While the regulation has far reaching consequences for social media platforms such as Twitter and Facebook, its critics are quick to point out that it was passed before social media existed in its present form. Political leaders and internet activists have long called for the law to be updated.

More conservative critics of the regulation argue that it effectively permits big tech to participate in politically partisan activity. Republican lawmakers, including Trump, have alleged that platforms like Twitter and Facebook exhibit a clear bias against conservative voices and often abuse Section 230 of the Communications Decency Act to censor right-leaning users.

On the other hand, some argue that the law permits websites like 4chan and Parler — used by many right wing extremists — to refrain from moderating hate speech and violent content, regardless of how derogatory or vile it may be.

In an interview with the New York Times last year, President-elect Joe Biden called for the regulation to be “revoked, immediately” as it helped tech companies propagate “falsehoods they know to be false”. “I, for one, think we should be considering taking away [Facebook’s] exemption that they cannot be sued for knowingly engaged on, in promoting something that’s not true,” he said in an earlier interview with CNN.

Websites have also faced backlash for the content that they do choose to moderate.
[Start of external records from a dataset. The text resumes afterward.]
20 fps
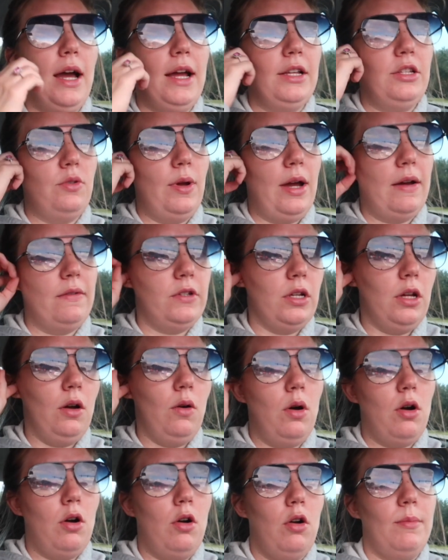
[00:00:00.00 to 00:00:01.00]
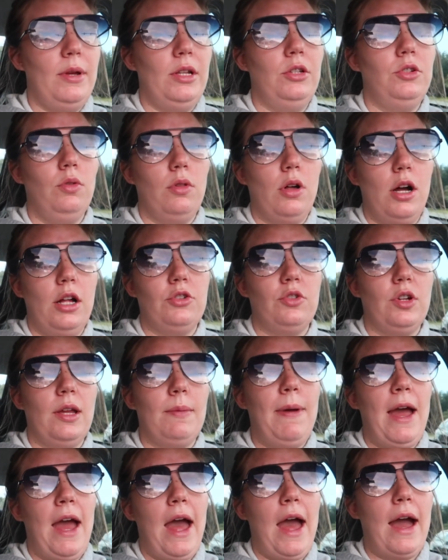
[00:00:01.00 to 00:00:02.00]
I do have to go home and do
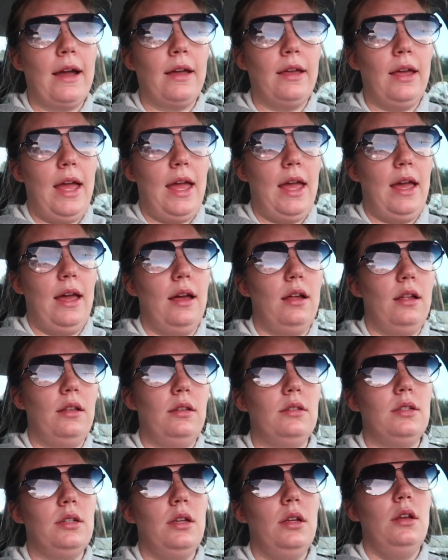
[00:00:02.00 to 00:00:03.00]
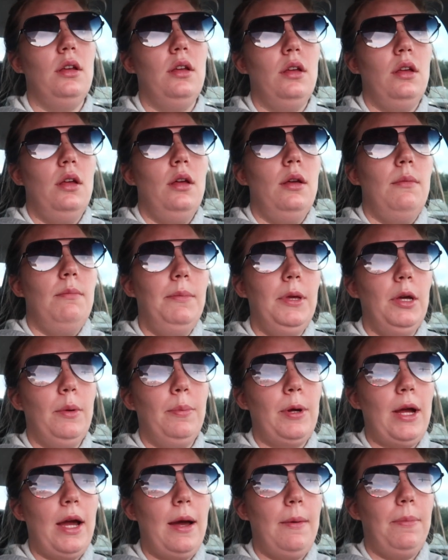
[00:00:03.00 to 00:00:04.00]
laundry, pack, and meal
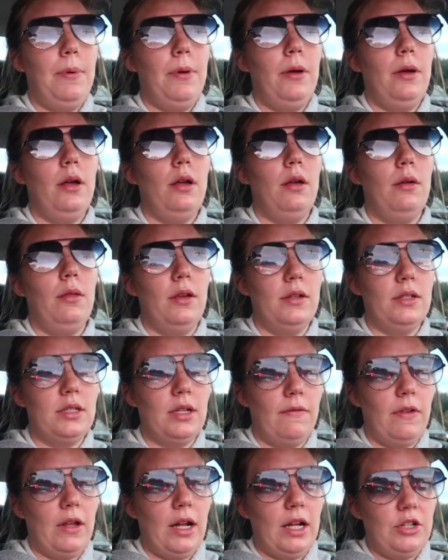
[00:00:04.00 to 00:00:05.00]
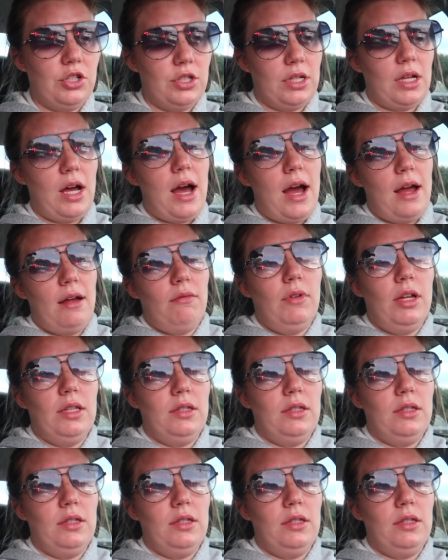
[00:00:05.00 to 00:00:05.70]
prep, the stuff that I just got.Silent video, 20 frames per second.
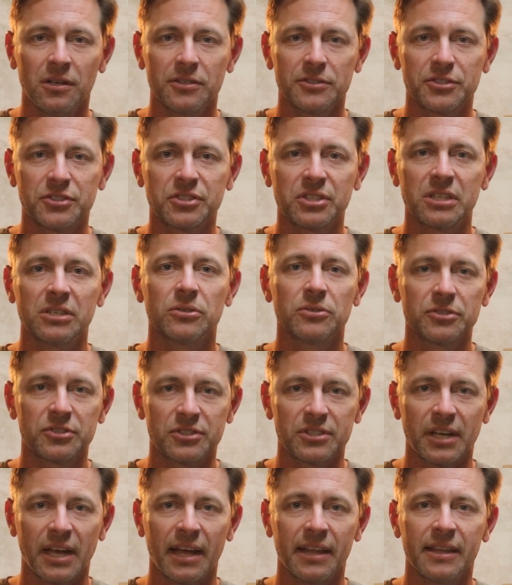skill
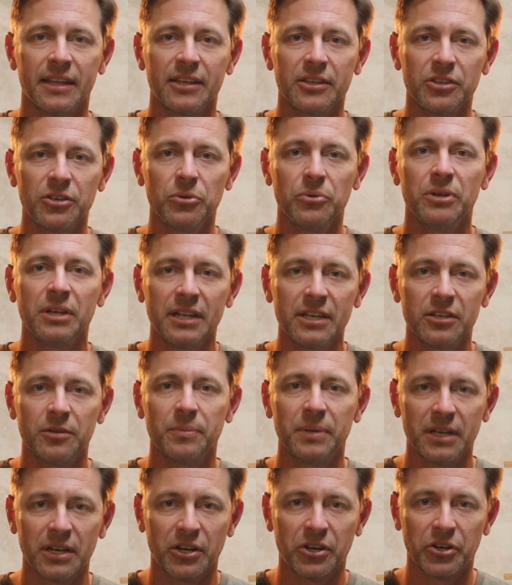set that you need to
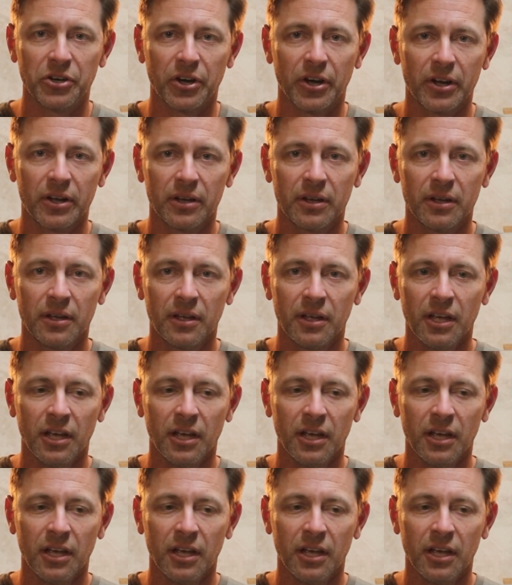be a cook.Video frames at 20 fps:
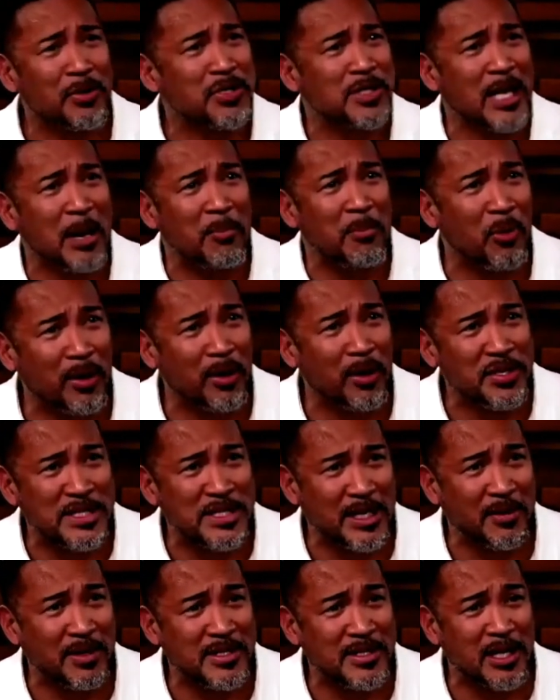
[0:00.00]
there's not more
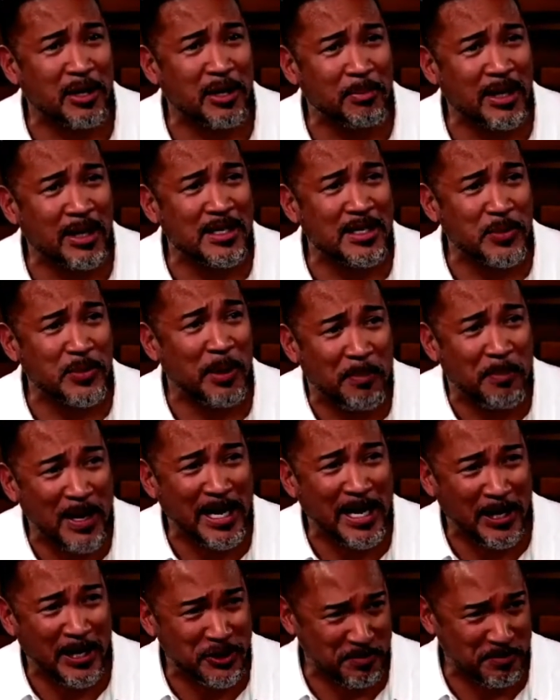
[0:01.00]
Assyrians in our meetings with
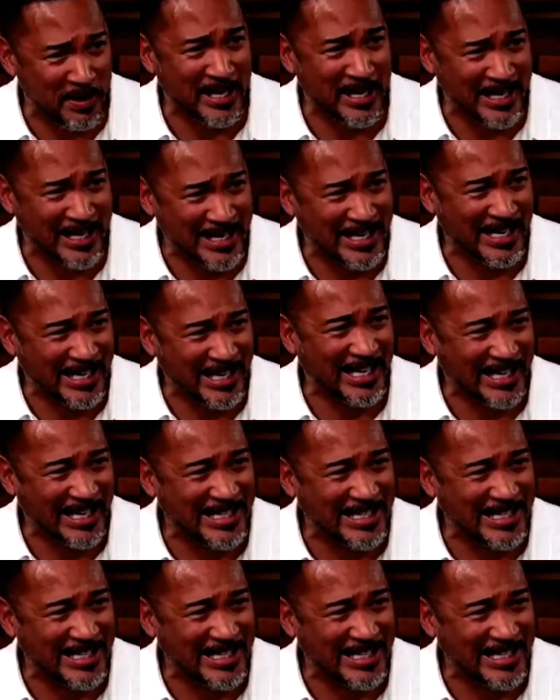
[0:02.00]
PhD?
For instance, in 2014, Facebook was widely criticised for its inconsistent nudity rules when it took down a photograph of a mother breastfeeding her premature baby.

Has Trump tried to change the law?

In May 2020, President Trump issued an executive order that targeted the legal protection offered to tech companies under Section 230. He took this step after Twitter started labelling his tweets about voting by mail as misinformation. In response, the President alleged that the social media platforms were selectively censoring content as part of a wider conspiracy to “rig the election” against him.

Trump’s order called for regulators to reassess the definition of Section 230 and directed agencies to collect complaints of political bias on social media platforms that could help revoke their legal immunity.

After Biden’s victory in the 2020 presidential election, he went a step further and called for the regulation to be completely revoked. Last month, he threatened to veto the National Defense Authorisation Act (NDAA), an annual defence bill authorising billions in military spending, unless Congress agreed to repeal Section 23 completely.

“Section 230, which is a liability shielding gift from the U.S. to “Big Tech” (the only companies in America that have it – corporate welfare!), is a serious threat to our National Security & Election Integrity. Our Country can never be safe & secure if we allow it to stand…,” Trump tweeted late last month. He added that if the “very dangerous & unfair Section 230 is not completely terminated as part of the [NDAA], I will be forced to unequivocally VETO the Bill when sent to the very beautiful Resolute desk.”

Trump claimed Section 230 facilitated the spread of foreign disinformation online. However, members of Congress were quick to clap back at Trump, saying the NDAA had little to do with social media companies.